Payment to Be in Proper Currency.

In the case of the Securities of any series, or any Tranche thereof, denominated in any currency other than United States Dollars or in a composite currency (the “ Required Currency ”), except as otherwise specified with respect to such Securities as contemplated by Section 301, the obligation of the Company to make any payment of the principal thereof, or the premium, if any, or interest, if any, thereon, shall not be discharged or satisfied by any tender by the Company, or recovery by the Trustee, in any currency other than the Required Currency, except to the extent that such tender or recovery shall result in the Trustee timely holding the full amount of the Required Currency then due and payable. If any such tender or recovery is in a currency other than the Required Currency, the Trustee may take such actions as it considers appropriate to exchange such currency for the Required Currency. The costs and risks of any such exchange, including without limitation the risks of delay and exchange rate fluctuation, shall be borne by the Company, the Company shall remain fully liable for any shortfall or delinquency in the full amount of Required Currency then due and payable, and in no circumstances shall the Trustee be liable therefor except in the case of its negligence or willful misconduct.

SECTION 312.
Extension of Maturity and/or Interest Payment.
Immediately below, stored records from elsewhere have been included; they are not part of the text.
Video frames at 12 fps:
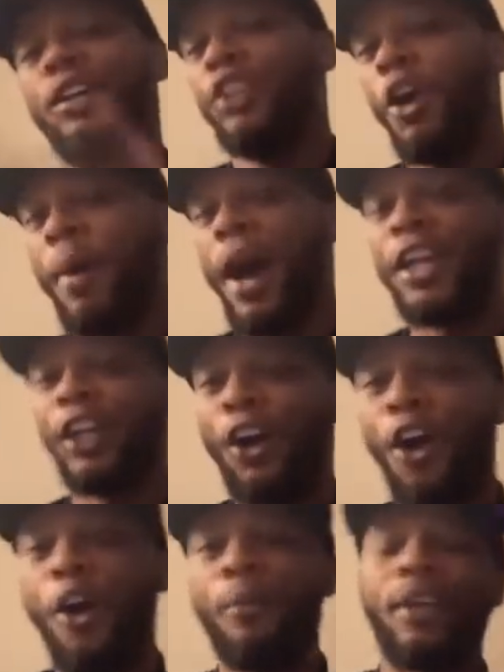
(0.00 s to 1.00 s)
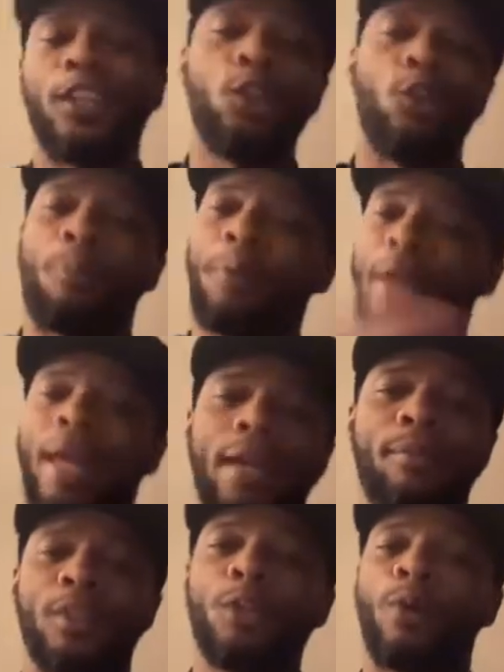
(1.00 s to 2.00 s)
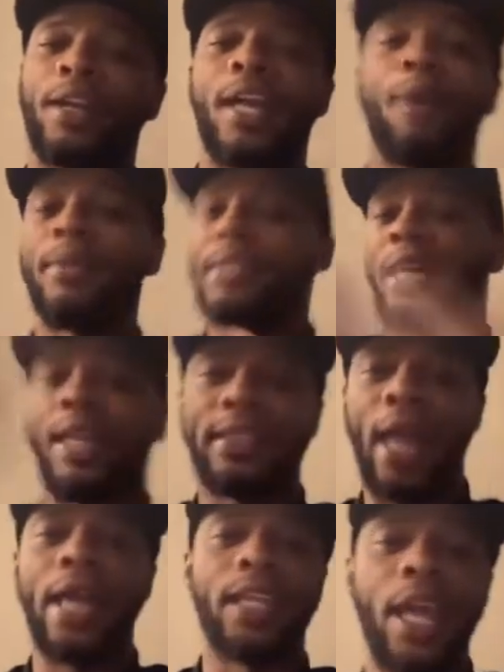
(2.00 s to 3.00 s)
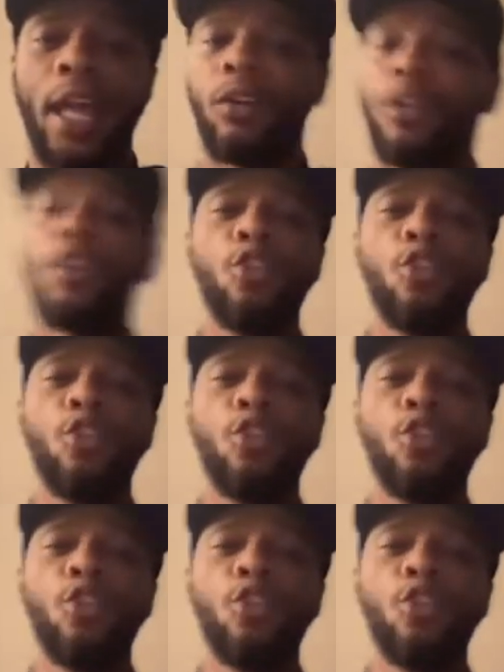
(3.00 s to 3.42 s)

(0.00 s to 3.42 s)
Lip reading: Nobody call me. You up here, you want to imitate that, man.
The Company shall have the right at any time to extend the Maturity and/or the interest payment periods on all the Securities of any series hereunder, if so specified as contemplated by Section 301 with respect to such Securities and upon such terms as may be specified as contemplated by Section 301 with respect to such Securities.

SECTION 313.
CUSIP Numbers.

The Company in issuing the Securities may use CUSIP numbers and/or other similar third-party identifiers (if then generally in use), and, if so, the Company, the Trustee or the Security Registrar may use CUSIP numbers or such other identifiers in notices of redemption as a convenience to Holders; provided; however, that any such notice may state that no representation is made as to the correctness of such numbers or other identifiers either as printed on the Securities or as contained in any notice of a redemption and that reliance may be placed only on the identification numbers assigned by the Company and printed on the Securities, in which case neither the Company nor, as the case may be, the Trustee or the Security Registrar, or any agent of any of them, shall have any liability in respect of any CUSIP number or other third-party identifier used on any such notice, and any such redemption shall not be affected by any defect in or omission of such numbers. The Company shall as promptly as practicable notify the Trustee in writing of any change in CUSIP numbers or other identifiers.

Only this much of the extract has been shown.